Later, in a flash of unexpected horror, Ashwathama enters the scene where the common folk had gone to sleep. He unleashes his violence and stands upon the heaps of dead bodies he has massacred. Then a loud roar of airplane engines fills the space, evoking a haunting parallel to the current war in Gaza, where thousands of innocent people were killed in their sleep. It also reminds us of the jarring reality where, unperturbed by the horrors of war, the majority of the world has attuned itself to the mundane act of having to swipe through images and news of death and continue with regular life – a stark reminder of the normalisation of tragedy and death.

There is no comeuppance for people other than death and angst. The staggering number of battle casualties, as reported by Yudhishthira to Dhritarashtra, is projected on the screen, and the number is repeated. It gets more unbearable with each repetition.

The narrative speaks directly to the audience and calls for discussion, reporting and humanising these conflicts, like the recent ones in Ukraine and Palestine. Mangai has worked with Yana Salakhova from Ukraine, a practitioner of Theatre of the Oppressed, to invite her perspective on the war. She had incorporated verses from the works of the Palestinian poet Rafaat Alreer and Sri Lankan Tamil poets Puduvai Rathnadurai and Nuhman.

A poster for the play. Photo: Special arrangement

In the final moments of the play, Gandhari and Kunti perform their funeral rites, accepting their sorrow and reclaiming their lives from destruction, loss and survivor’s guilt. Kunti expresses her undeclared love for Karna, the tragic hero.

The question that the play tries to evoke is voiced out as a rap. It also injects much-needed positivity, highlighting that “the next generations will live and there is an end to the war.”.

The production is infused with interesting tech; the background and foreground projections, with the lights, add more layers and meanings to the set-up and performance. The music score shifts and aids in the different moods, infused with tunes associated with koothu, Arabic rhythms and rap.

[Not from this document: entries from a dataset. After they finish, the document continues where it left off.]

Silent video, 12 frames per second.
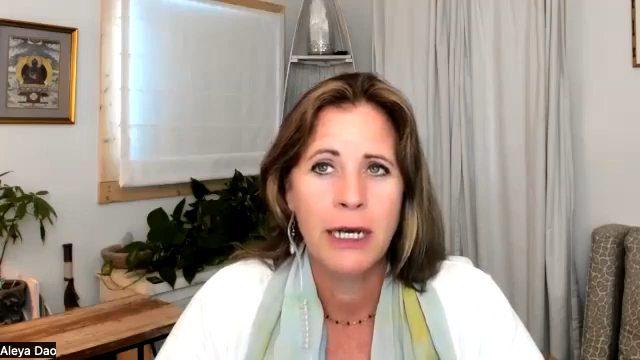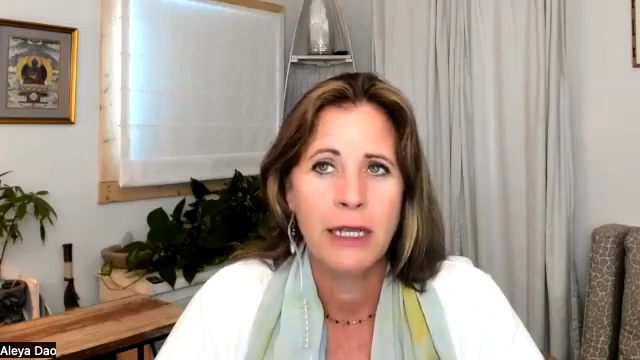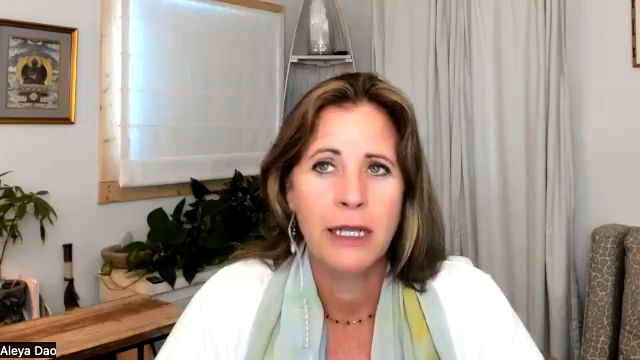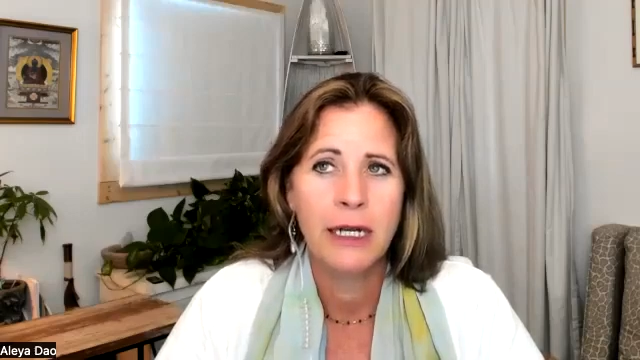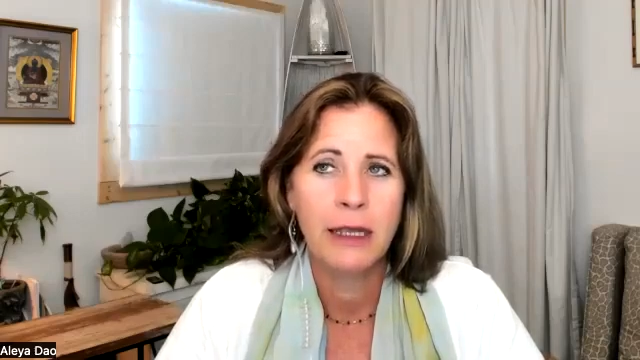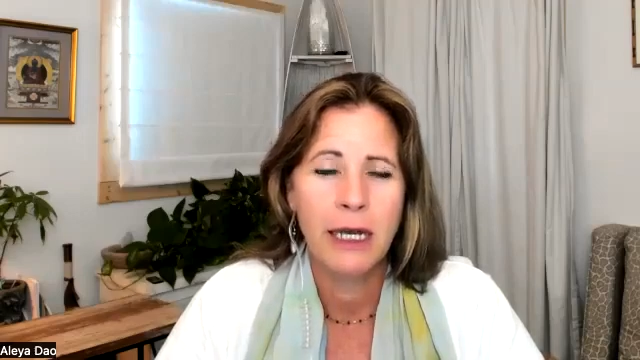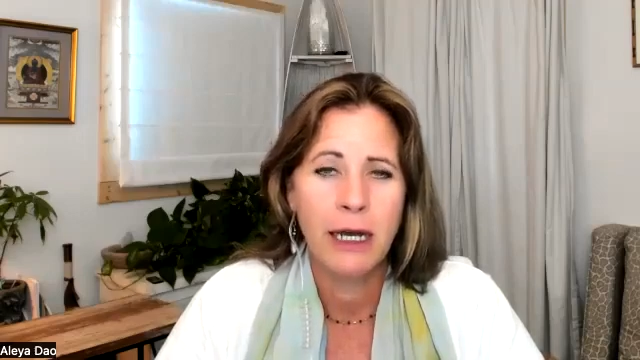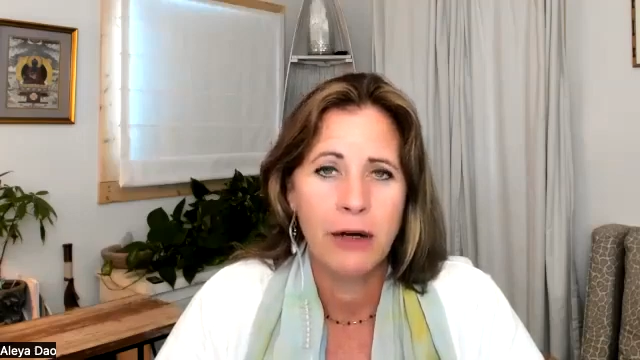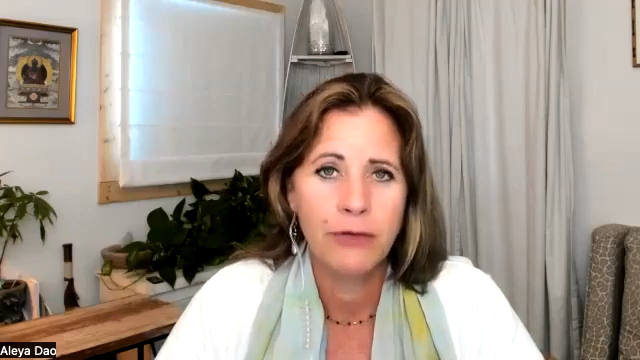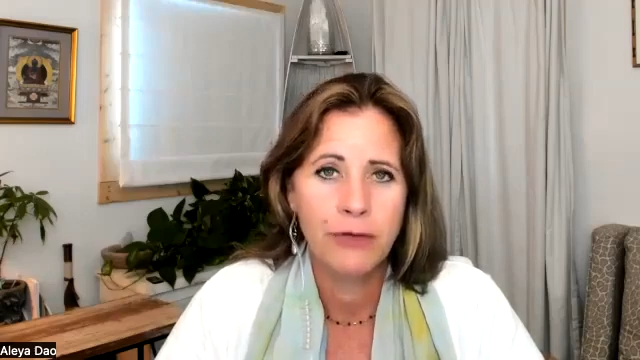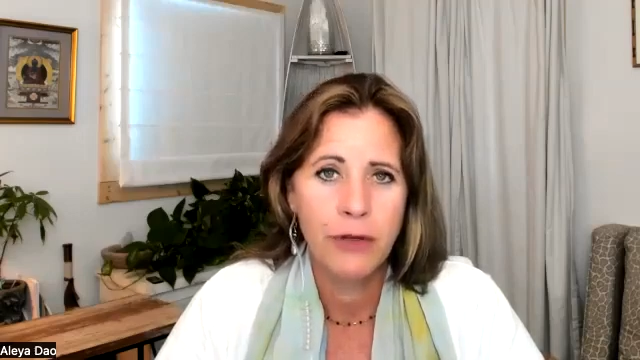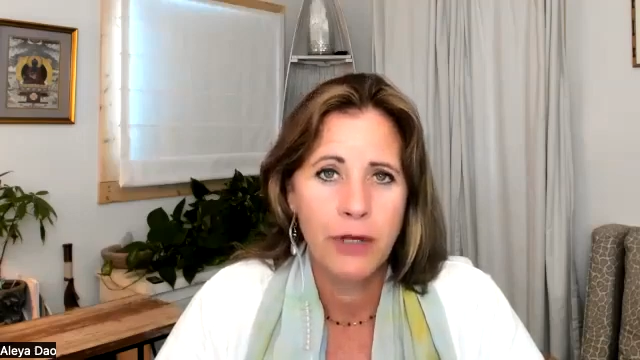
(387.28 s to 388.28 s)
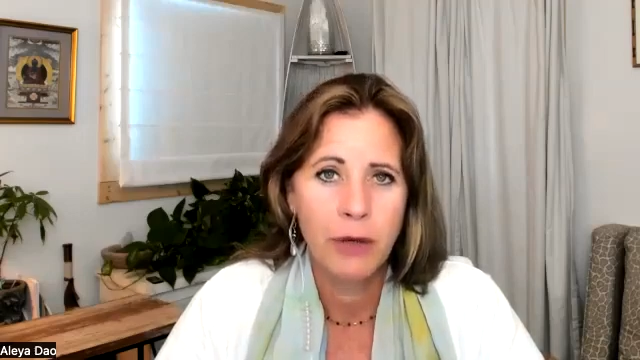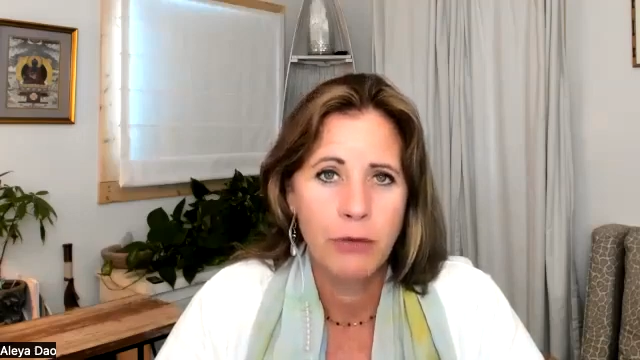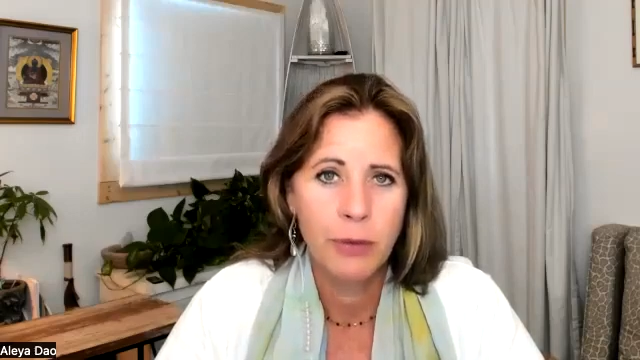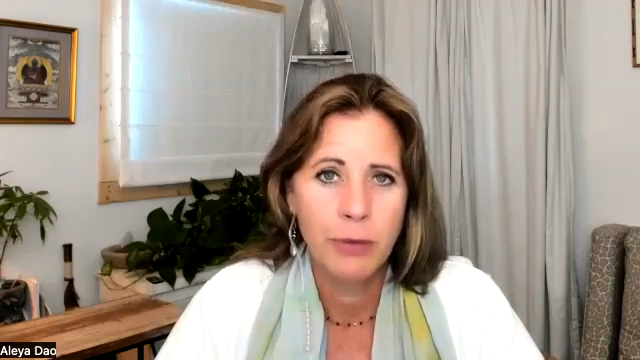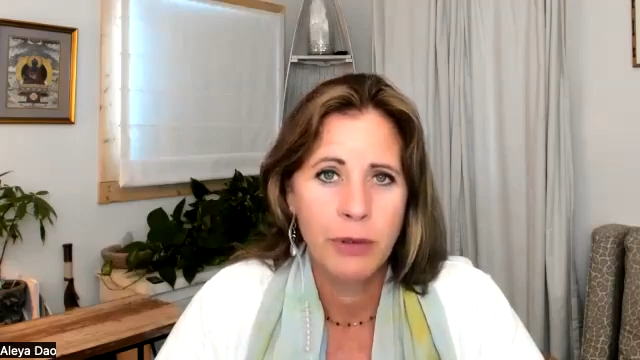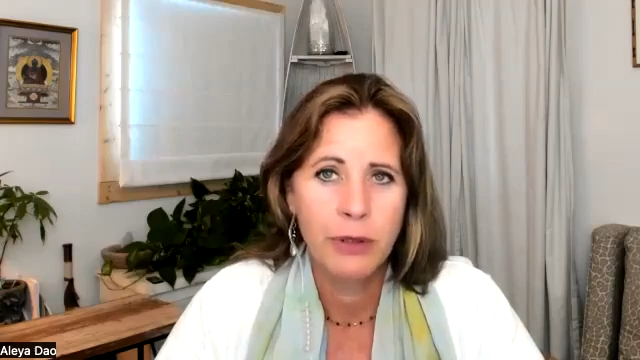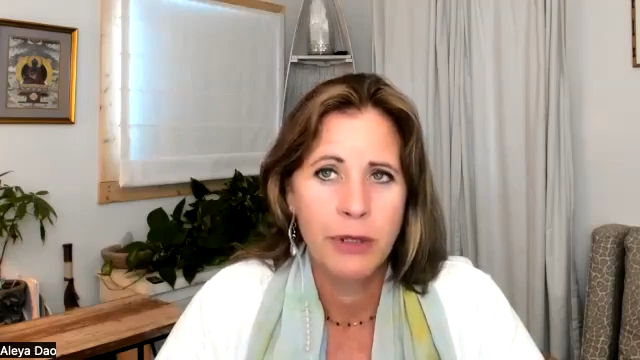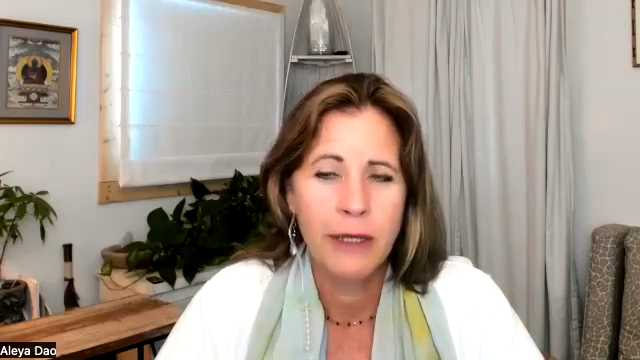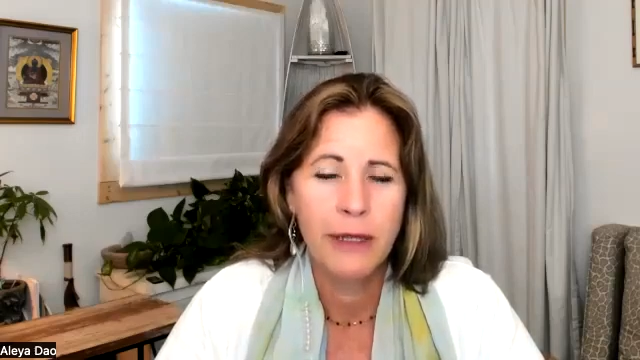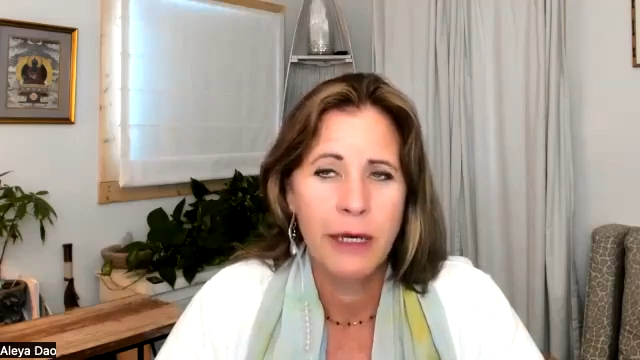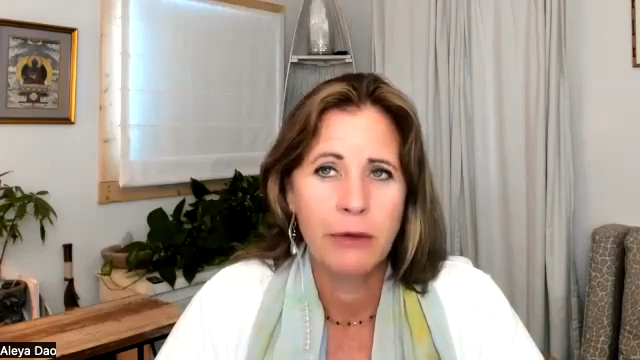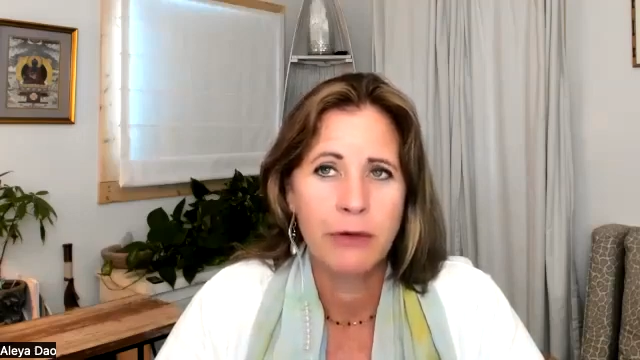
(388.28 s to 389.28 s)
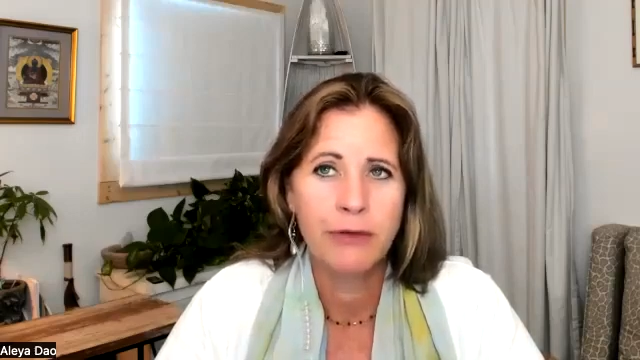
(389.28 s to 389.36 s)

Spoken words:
and then allow for that ripple and that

Two moments linger long after the performance is over.

One of the characters asks, “We are ordinary people with no relation to governance or authority. Why should we be affected by the war?”

Kunti and Gandhari hug in an attempt to purge their emotions. A long-awaited resolution to pull each other out of their despair and instil hope.

The play will be staged at the Museum Theatre, Chennai, on April 13 as part of the ‘Dhamma Theatre Festival’, an extension of the Vaanam Art Festival.

Muralidharan K. is a Chennai-based writer. He writes and translates fiction in Tamil and English. He surtitles/subtitles for feature films and plays (theatre). He works full-time as a learning consultant for an MNC.